From: Danilo Krummrich <dakr@redhat.com>
To: Boris Brezillon <boris.brezillon@collabora.com>
Cc: matthew.brost@intel.com, airlied@gmail.com, daniel@ffwll.ch,
tzimmermann@suse.de, mripard@kernel.org, corbet@lwn.net,
christian.koenig@amd.com, bskeggs@redhat.com,
Liam.Howlett@oracle.com, alexdeucher@gmail.com,
ogabbay@kernel.org, bagasdotme@gmail.com, willy@infradead.org,
jason@jlekstrand.net, dri-devel@lists.freedesktop.org,
nouveau@lists.freedesktop.org, linux-doc@vger.kernel.org,
linux-mm@kvack.org, linux-kernel@vger.kernel.org
Subject: Re: [PATCH drm-next v5 00/14] [RFC] DRM GPUVA Manager & Nouveau VM_BIND UAPI
Date: Thu, 22 Jun 2023 15:58:23 +0200 [thread overview]
Message-ID: <b04b3dbb-0509-fec1-4e8e-90f724443836@redhat.com> (raw)
In-Reply-To: <20230622150101.229391e5@collabora.com>
Hi Boris,
On 6/22/23 15:01, Boris Brezillon wrote:
> Hi Danilo,
>
> On Tue, 20 Jun 2023 14:46:07 +0200
> Danilo Krummrich <dakr@redhat.com> wrote:
>
>>> The only thing I'm worried about is the 'sync mapping requests have to
>>> go through the async path and wait for all previous async requests to
>>> be processed' problem I mentioned in one of your previous submission,
>>> but I'm happy leave that for later.
>>
>> Yes, I'm aware of this limitation.
>>
>> Let me quickly try to explain where this limitation comes from and how I
>> intend to address it.
>>
>> In order to be able to allocate the required page tables for a mapping
>> request and in order to free corresponding page tables once the (async)

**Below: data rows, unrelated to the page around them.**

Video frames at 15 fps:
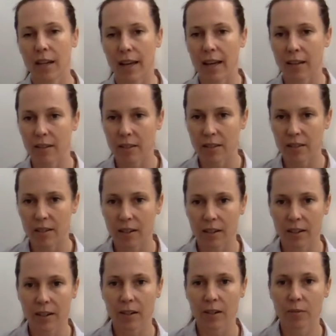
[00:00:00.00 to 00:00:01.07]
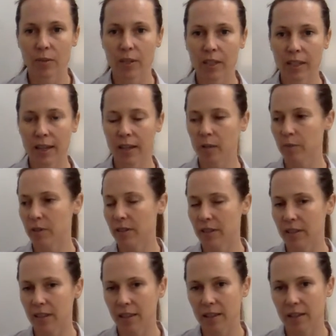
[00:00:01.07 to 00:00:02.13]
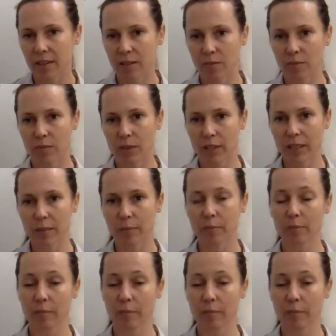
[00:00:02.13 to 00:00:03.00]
outside really helps us see that it's a really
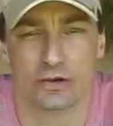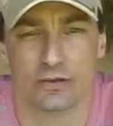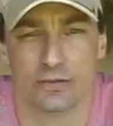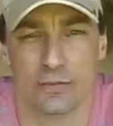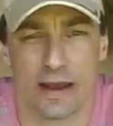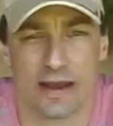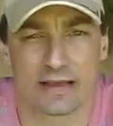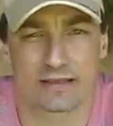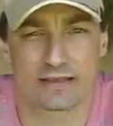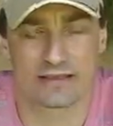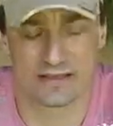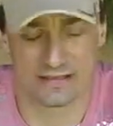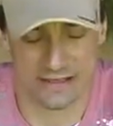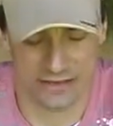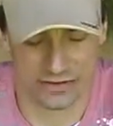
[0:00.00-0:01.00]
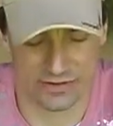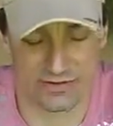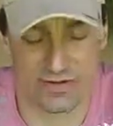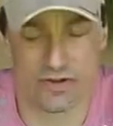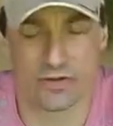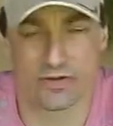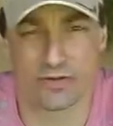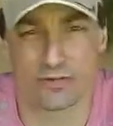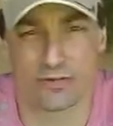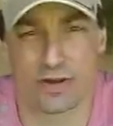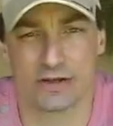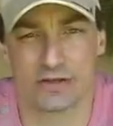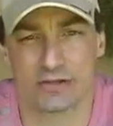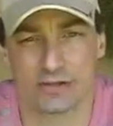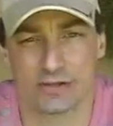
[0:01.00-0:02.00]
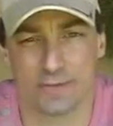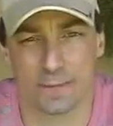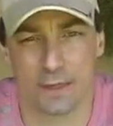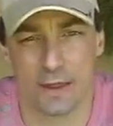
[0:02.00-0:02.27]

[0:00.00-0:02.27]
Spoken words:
to make a success of the youth ministry.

>> job finished I need to know the corresponding sequence of operations
>> (drm_gpuva_ops) to fulfill the mapping request.
>>
>> This requires me to update the GPUVA space in the ioctl() rather than in
>> the async stage, because otherwise I would need to wait for previous
>> jobs to finish before being able to submit subsequent jobs to the job
>> queue, since I need an up to date view of the GPUVA space in order to
>> calculate the sequence of operations to fulfill a mapping request.
>>
>> As a consequence all jobs need to be processed in the order they were
>> submitted, including synchronous jobs.
>>
>> @Matt: I think you will have the same limitation with synchronous jobs
>> as your implementation in XE should be similar?
>>
>> In order to address it I want to switch to using callbacks rather than
>> 'pre-allocated' drm_gpuva_ops and update the GPUVA space within the
>> asynchronous stage.
>> This would allow me to 'fit' synchronous jobs
>> between jobs waiting in the async job queue. However, to do this I have
>> to re-work how the page table handling in Nouveau is implemented, since
>> this would require me to be able to manage the page tables without
>> knowing the exact sequence of operations to fulfill a mapping request.
>
> Ok, so I think that's more or less what we're trying to do right
> now in PowerVR.
>
> - First, we make sure we reserve enough MMU page tables for a given map
> operation to succeed no matter the VM state in the VM_BIND job
> submission path (our VM_BIND ioctl). That means we're always
> over-provisioning and returning unused memory back when the operation
> is done if we end up using less memory.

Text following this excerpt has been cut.